#### EXERCISE AIM
Please return only the lines from the one showing "(270.27 s to 271.27 s)" to the end of the entries, keeping both ends and dropping every picture.

[RECORDS FOR PROCESSING — start]

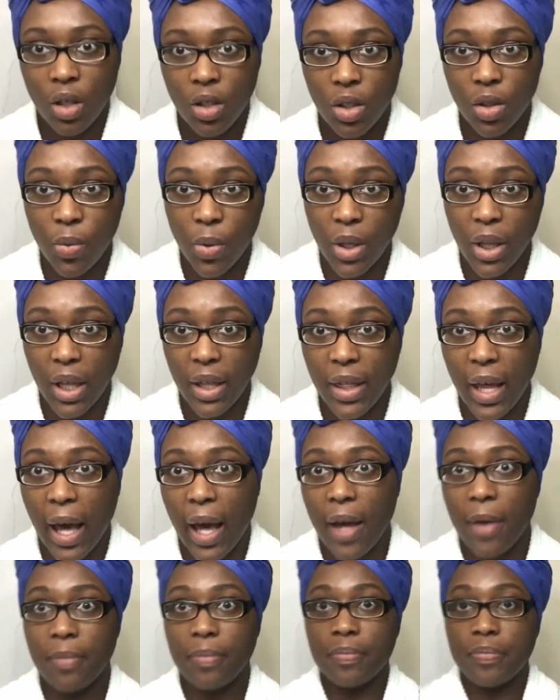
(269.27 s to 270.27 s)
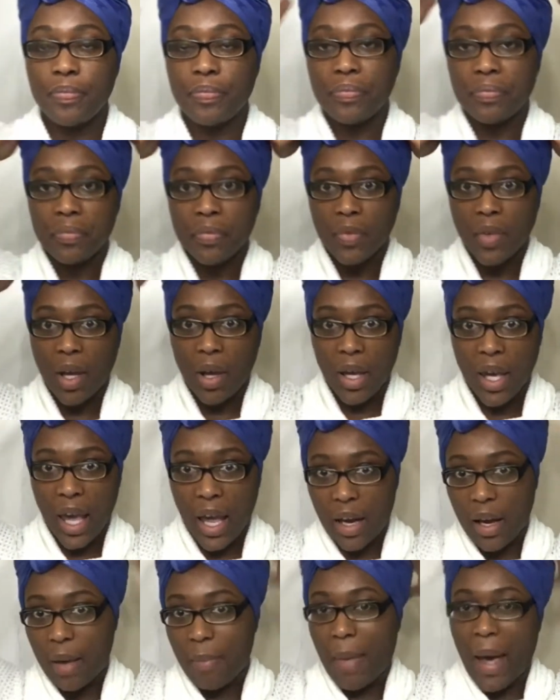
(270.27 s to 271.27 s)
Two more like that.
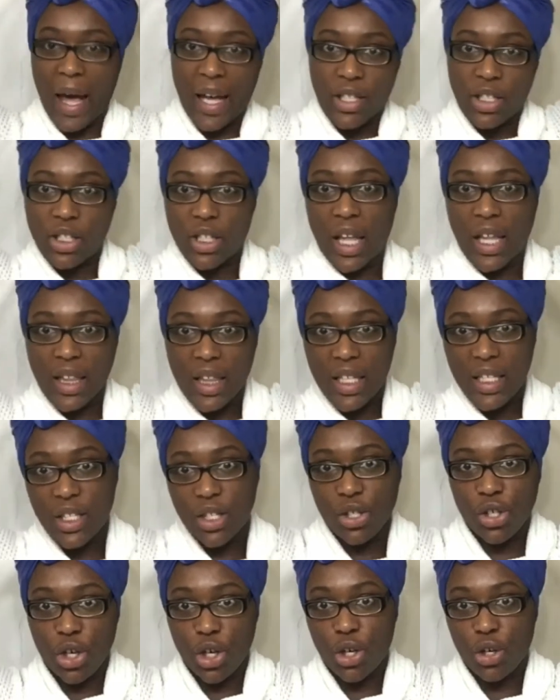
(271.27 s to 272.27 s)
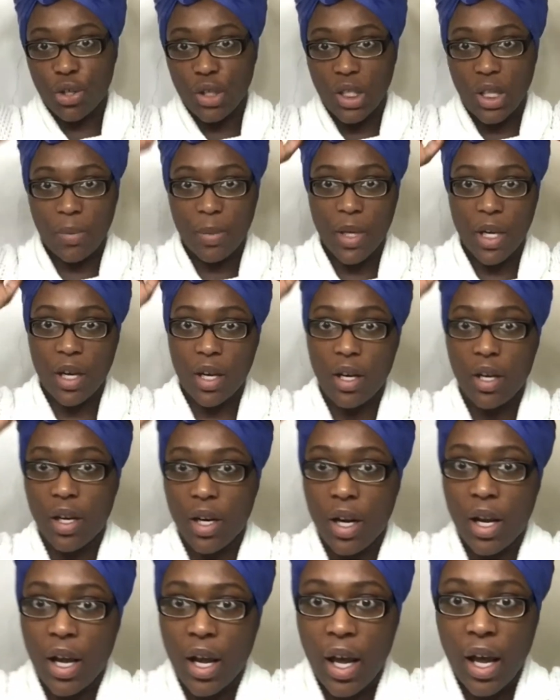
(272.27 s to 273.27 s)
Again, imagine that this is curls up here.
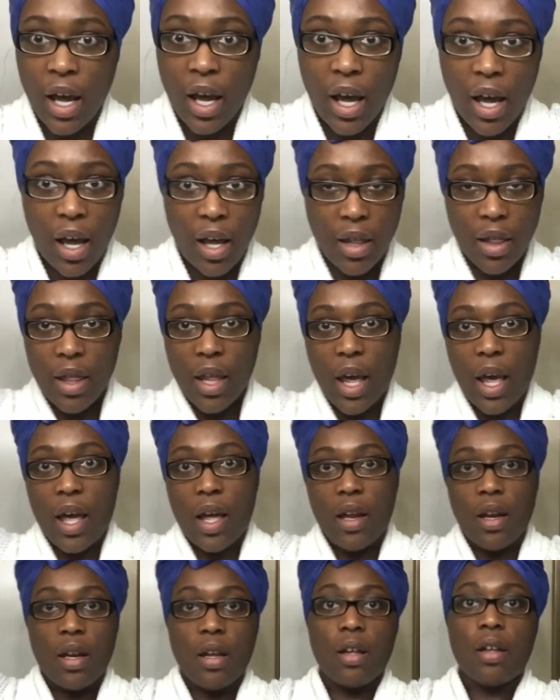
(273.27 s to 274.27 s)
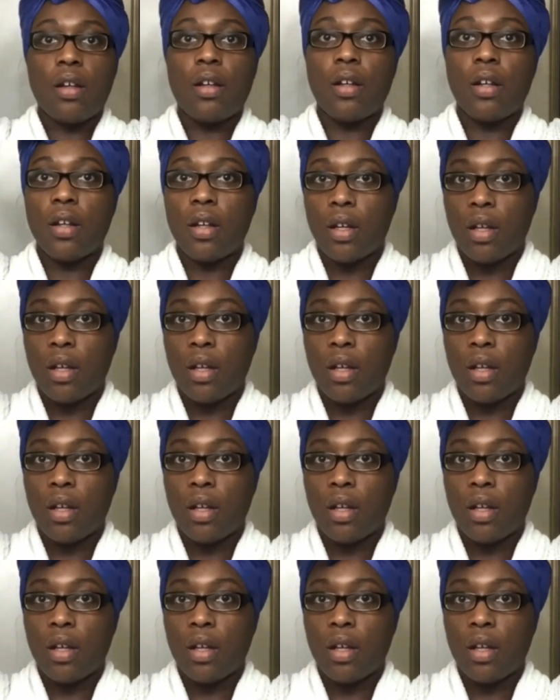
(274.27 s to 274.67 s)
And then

[RECORDS FOR PROCESSING — finish]

#### ANSWER FOR THIS EXERCISE
(270.27 s to 271.27 s)
Two more like that.
(271.27 s to 272.27 s)
(272.27 s to 273.27 s)
Again, imagine that this is curls up here.
(273.27 s to 274.27 s)
(274.27 s to 274.67 s)
And then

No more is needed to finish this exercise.